The job cuts at Kayak and OpenTable represent the first reported layoffs and furloughs at parent company Booking Holdings growing out of the coronavirus crisis other than for 48 contractors at Booking.com whose agreements weren't renewed. Few travel companies will emerge unscathed so it wouldn't be surprising if more cuts were coming at other Booking brands.
Government relief or not, if a substantial coronavirus recovery doesn't take shape by June, it's hard to believe that Booking Holdings won't execute substantial layoffs like everyone else. Perhaps the crisis, too, will spur new discussions about enormous pay gaps between CEOs and their workers.

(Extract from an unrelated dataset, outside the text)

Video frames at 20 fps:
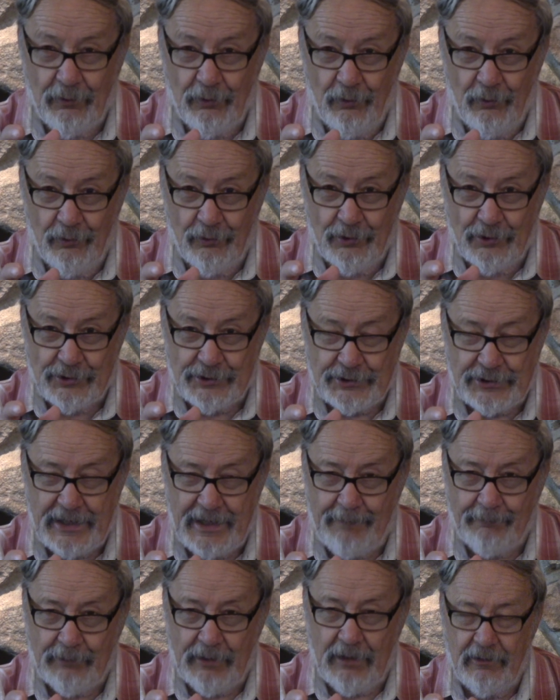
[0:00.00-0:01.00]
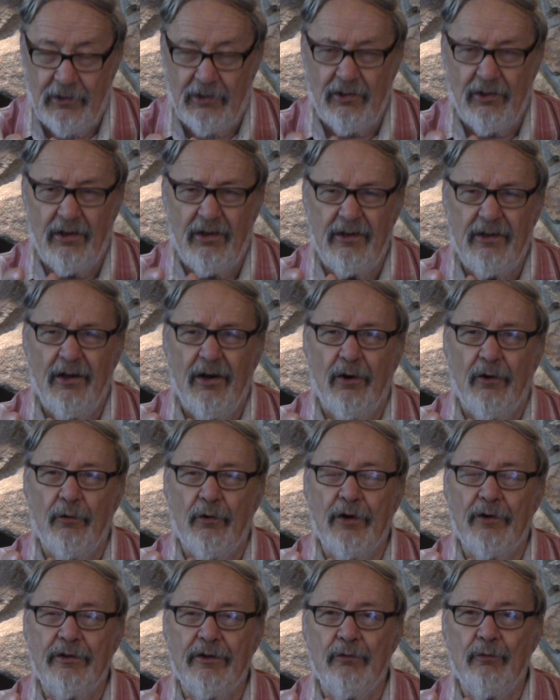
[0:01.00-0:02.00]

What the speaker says: odors, same You know,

Oyo put in place a substantial number of furloughs — likely in the thousands — and there are probably many more to come after the India lockdown ends. The Oyo that emerges will look different than the rocket ship of a year ago. Withdrawing from certain markets will certainly have to be under consideration.
Will hotel direct-booking campaigns be in play after the coronavirus crisis? That's a side issue that online travel agencies and hotels would love to have to deal with at some point. In the interim, they are facing more existential questions.

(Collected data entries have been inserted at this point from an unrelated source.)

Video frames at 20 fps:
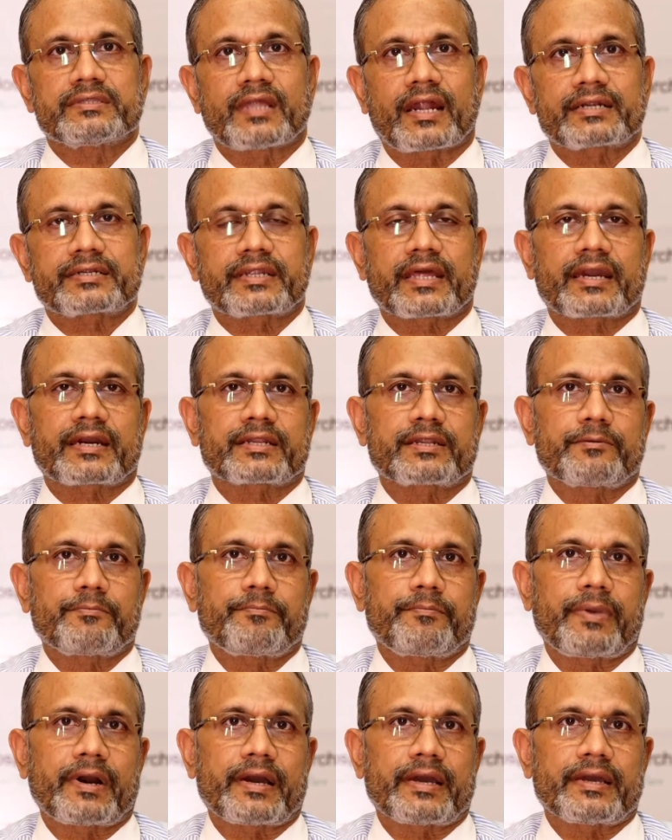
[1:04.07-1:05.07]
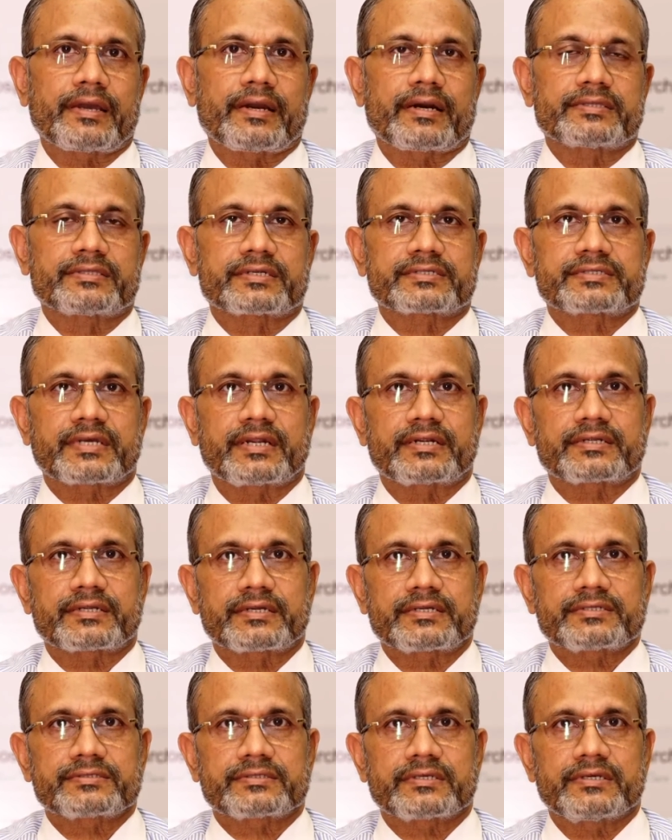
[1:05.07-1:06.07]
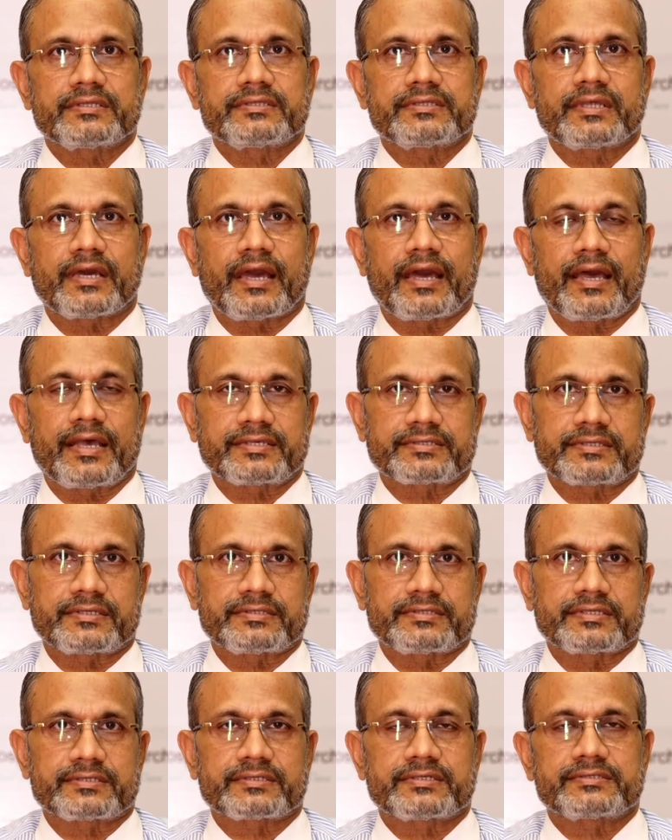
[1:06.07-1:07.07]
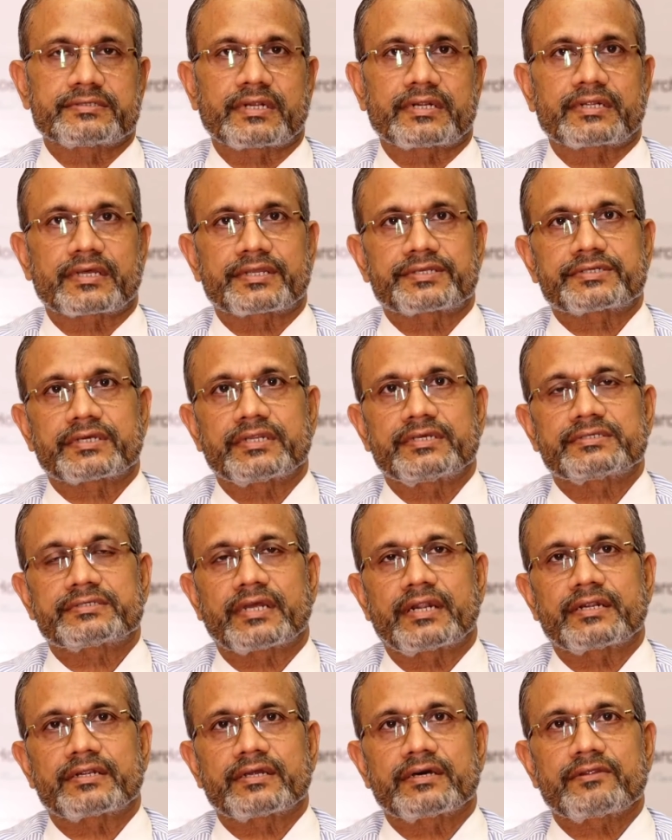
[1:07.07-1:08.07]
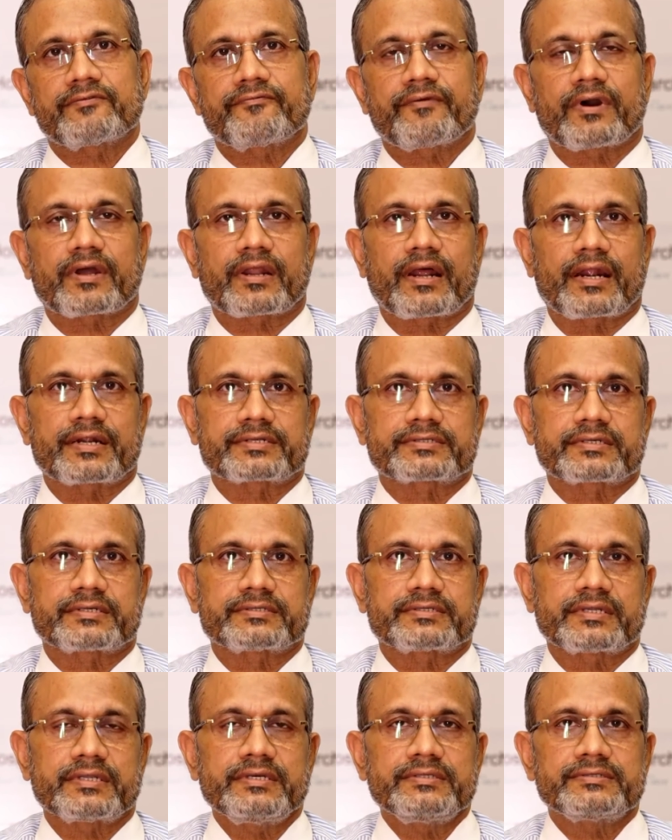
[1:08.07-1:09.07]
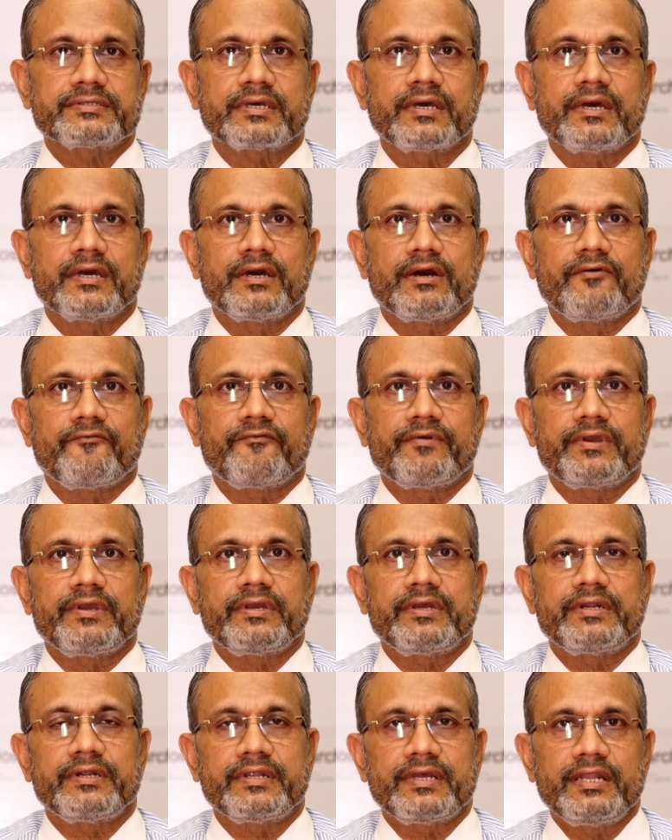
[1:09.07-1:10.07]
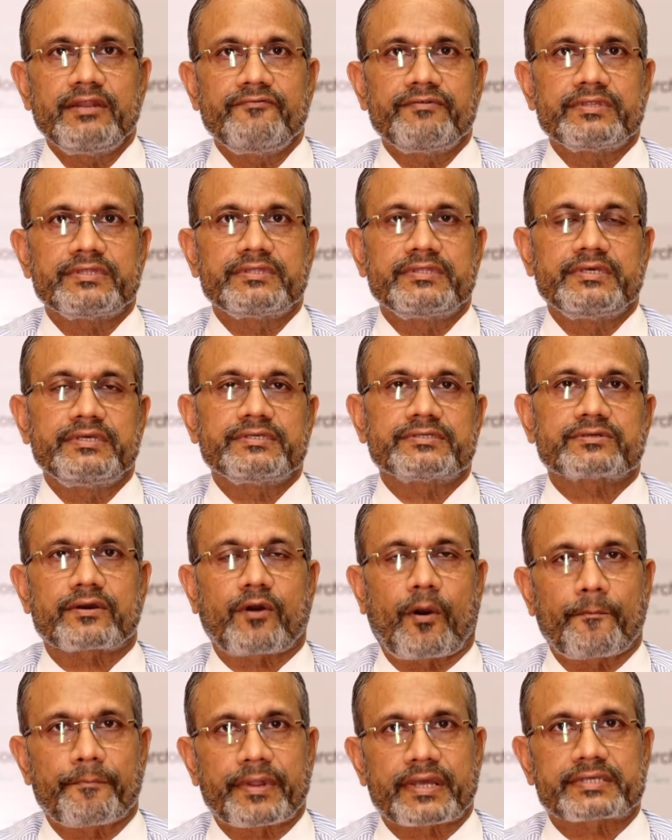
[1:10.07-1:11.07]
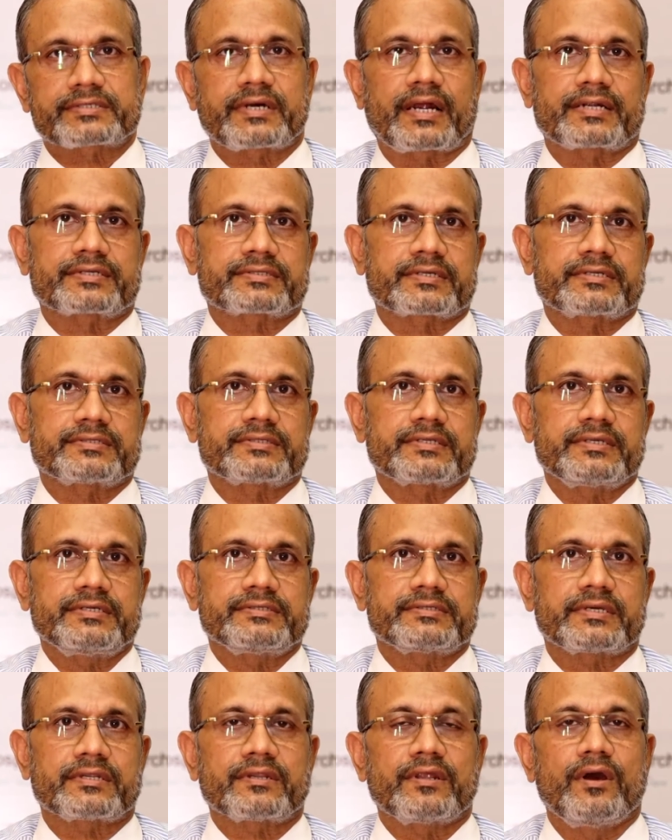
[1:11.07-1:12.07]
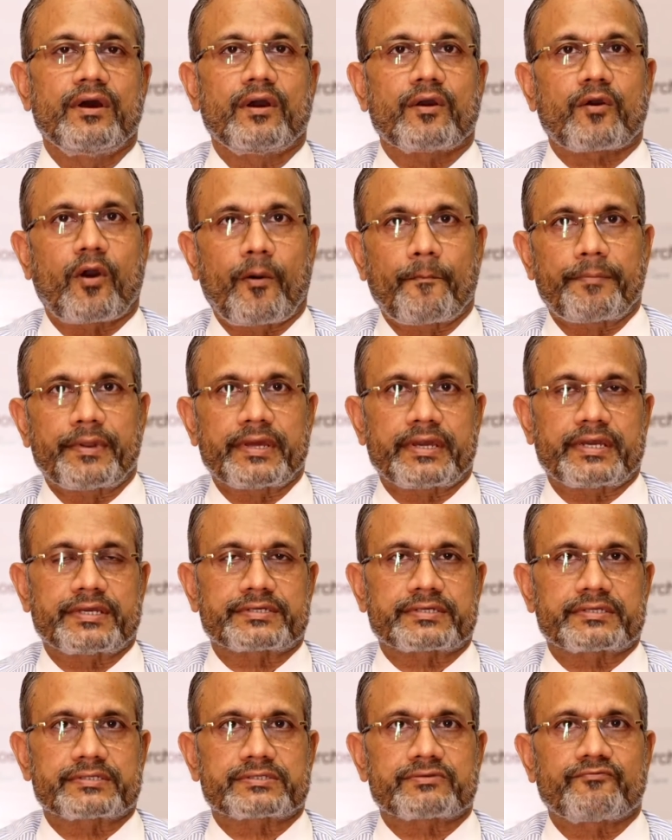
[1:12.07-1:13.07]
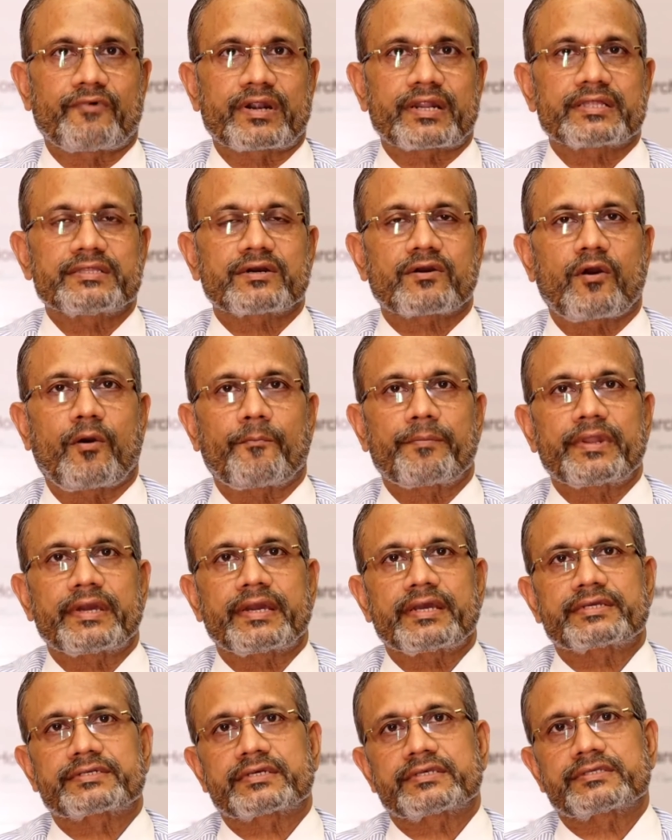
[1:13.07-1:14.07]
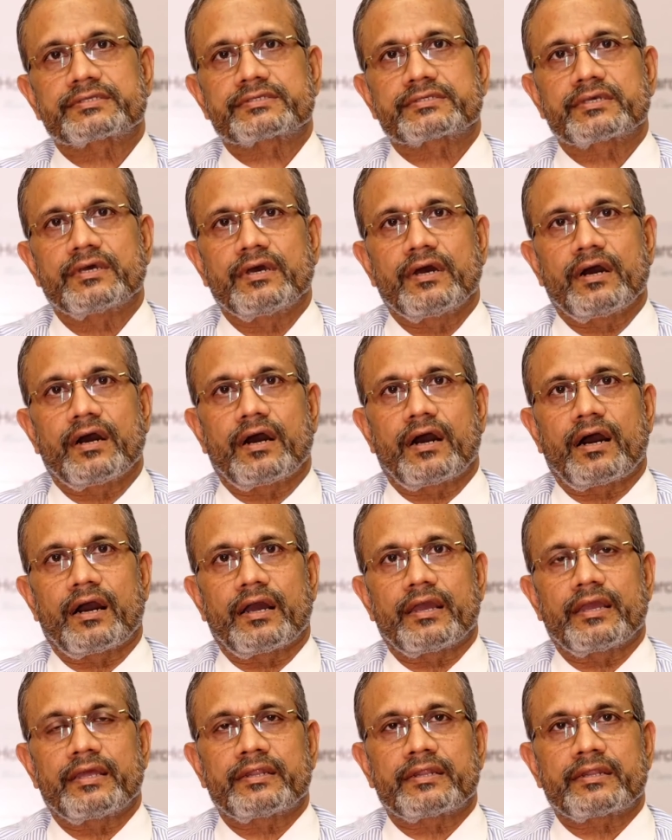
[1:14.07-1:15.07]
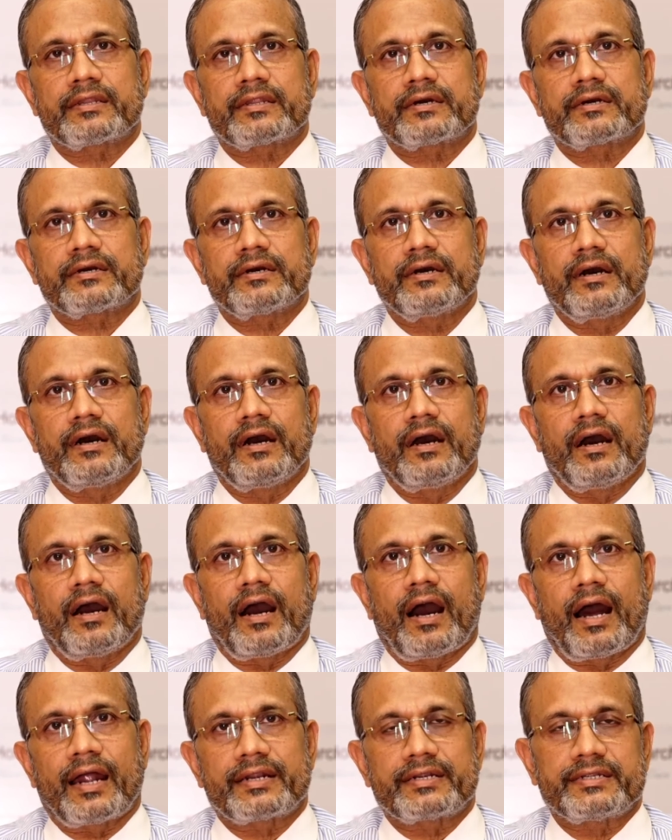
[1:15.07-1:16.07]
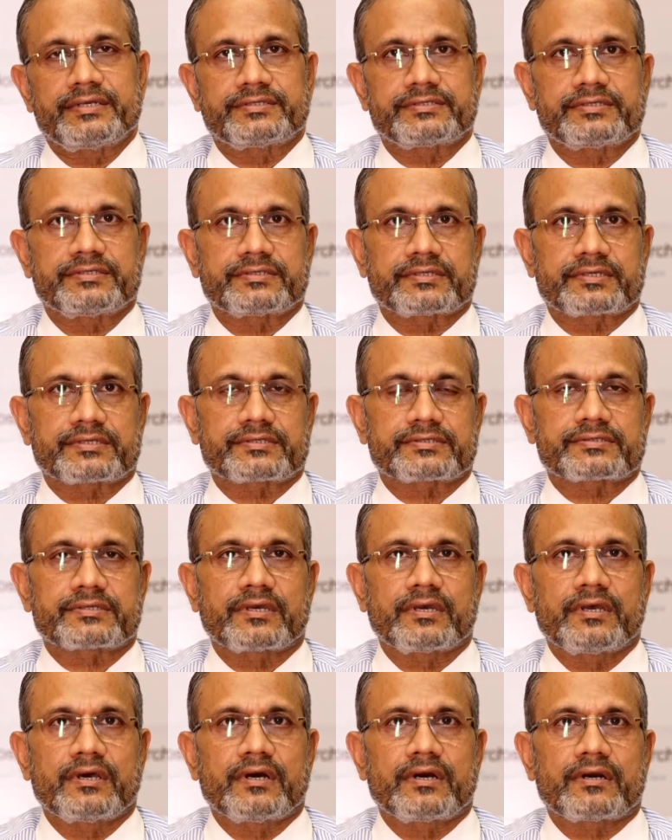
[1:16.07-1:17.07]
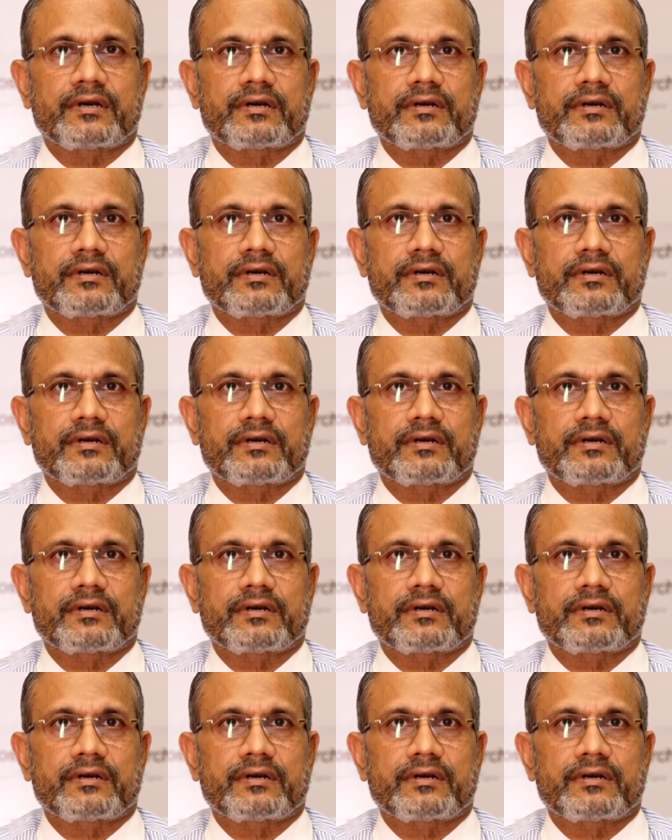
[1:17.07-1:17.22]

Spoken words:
not taken up by other centers. As this is a tertiary center for heart surgeries, we deal with these complex heart surgeries and complications. What are the complications in heart diseases?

It's fairly certain that many Marriott International-affiliated properties will never reopen. CEO Arne Sorenson is showing leadership in being candid about the tough measures the hotel chain has to take to emerge with a business worth running when coronavirus hopefully fades.
Whether building tours and activities or vacation rentals, acquiring companies soon find out that this stuff isn't as easy as it looked. From confidential internal documents obtained by Skift, it's clear Booking.com found out that scaling experiences on its own wouldn't be a cakewalk, and it's turning to Musement to kick off a preferred partnership strategy instead.